According to the tem, current COVID-19 treatments simply manage symptoms as the body fights infection in the immune defense system. There are, at present, no confirmed antiviral drugs that can prevent the virus from replicating.
“One route to neutralize any virus is to attack its proteins. Such an approach is true for the COVID-19 virus as well, and scientists around the world are involved in studies to learn- the structure and functions of proteins to understand viral disease and develop drugs that are effective against the virus, ”said Rajanish Giri, Assistant Professor of Biotechnology, IIT Mandi.
This virus contains 16 non -protein proteins (NSP1 – NSP16), of which NSP1 plays an important role in the pathogenicity (ability to cause disease) of the virus.

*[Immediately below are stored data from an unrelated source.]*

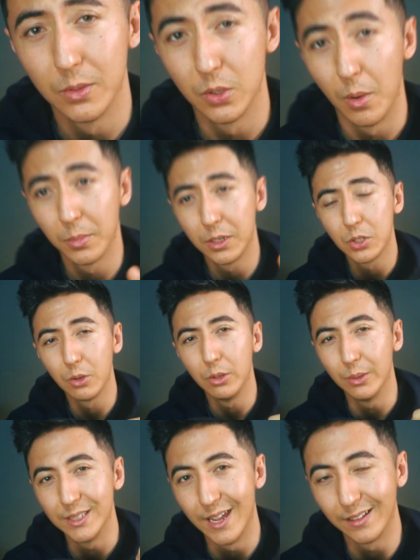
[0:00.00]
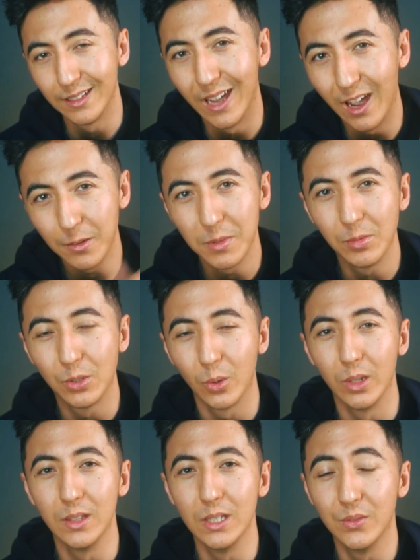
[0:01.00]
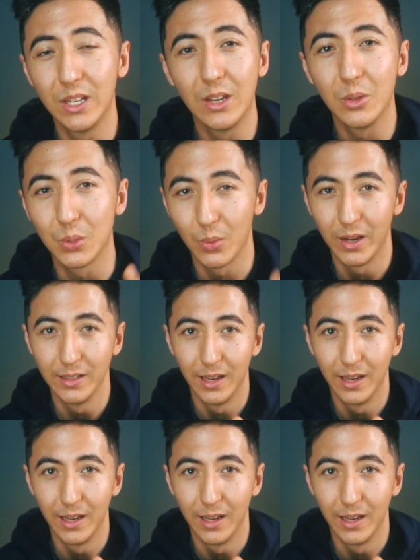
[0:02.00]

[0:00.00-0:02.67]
So I'm going to show you exactly how to be able to create these videos right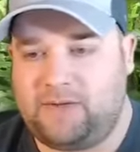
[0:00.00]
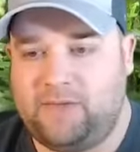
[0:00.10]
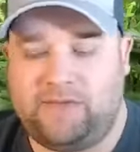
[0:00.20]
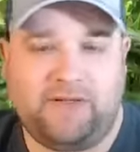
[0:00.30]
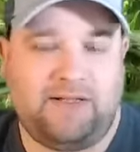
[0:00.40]

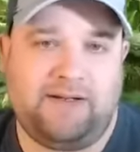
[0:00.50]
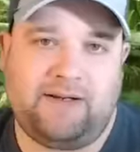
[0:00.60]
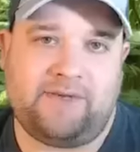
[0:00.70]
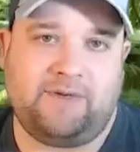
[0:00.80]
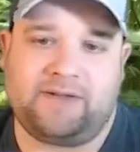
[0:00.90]
Hopefully
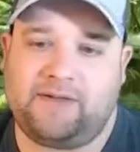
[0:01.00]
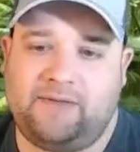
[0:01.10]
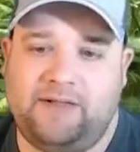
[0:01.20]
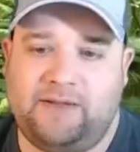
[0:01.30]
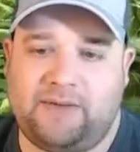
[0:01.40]
never.
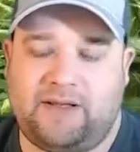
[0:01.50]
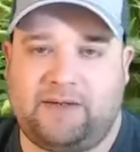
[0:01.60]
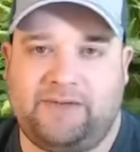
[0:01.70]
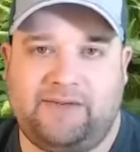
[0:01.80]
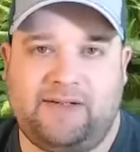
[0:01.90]
Just feed them a lot
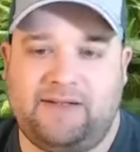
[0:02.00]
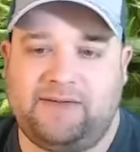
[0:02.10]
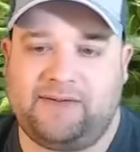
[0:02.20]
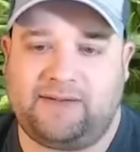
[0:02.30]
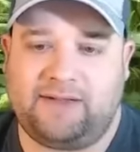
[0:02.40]
of
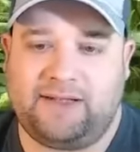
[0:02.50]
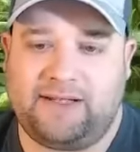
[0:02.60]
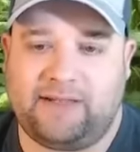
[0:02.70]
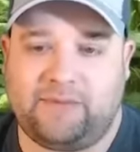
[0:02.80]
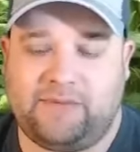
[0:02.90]
snails and
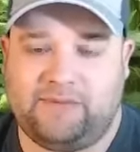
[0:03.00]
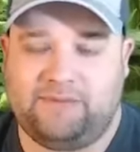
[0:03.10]
clams.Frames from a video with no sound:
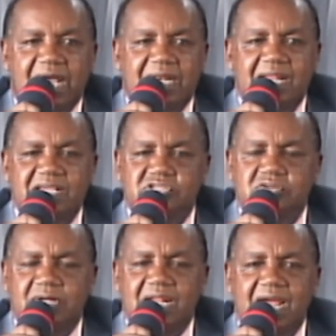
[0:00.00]
Unless
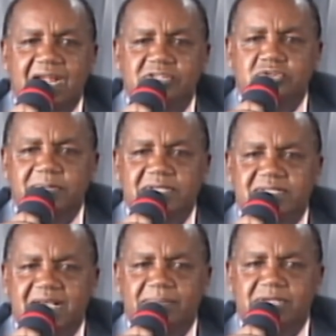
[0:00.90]
you learn to be
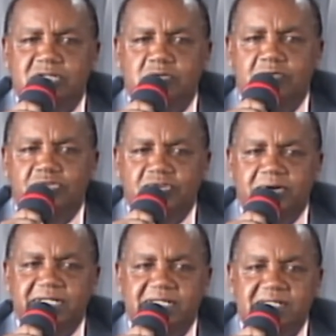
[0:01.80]
subject to
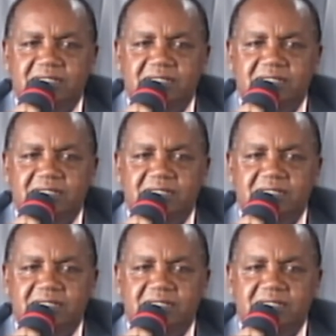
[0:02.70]
authority,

“NSP1 breaks down host cell proteins and inhibits immune functions. Its importance is understood by the fact that it is also called the ‘host shutoff factor’. Early in 2020, we showed through bioinformatics studies that NSP1 C -terminal region has a tendency to intrinsic disorder between 0.4 to 0.5 scales – just near the threshold of intrinsic disorder prediction.
However, without the experimental studies we are not sure that this 13–180 amino acid region is actually an intrinsically disordered protein region. In general, these regions are opened up by the solution but are multiplied by specific adaptations when binding to specific molecules or partners within host cells, ”said Giri, explaining the new or advances in his previous research.
The IIT Mandi experimental team studied the structural adaptations of SARS-CoV-2 NSP1 under different conditions-in an organic solvent, membrane surrounding and inside liposomes.
Using analytical techniques such as circular dichroism spectroscopy, fluorescence spectroscopy, and molecular dynamics simulations, the researchers demonstrated the dynamic change in IDR adaptation of NSP1, in response to its environments, due to hydrophobic and electrostatic. interactions between protein and the environment.
“Our findings provide important insights into the sequence of the disease NSP1 C-terminal region (residues 131–180) of the SARS-COV2 virus under different environments, which is helpful in understanding on the greater part of NSP1 and partnerships that bind. that is now unknown, ”Giri said.Other team members along with IIT Mandi research scholars Amit Kumar, Ankur Kumar and Prateek Kumar, with Neha Garg from Banaras Hindu University.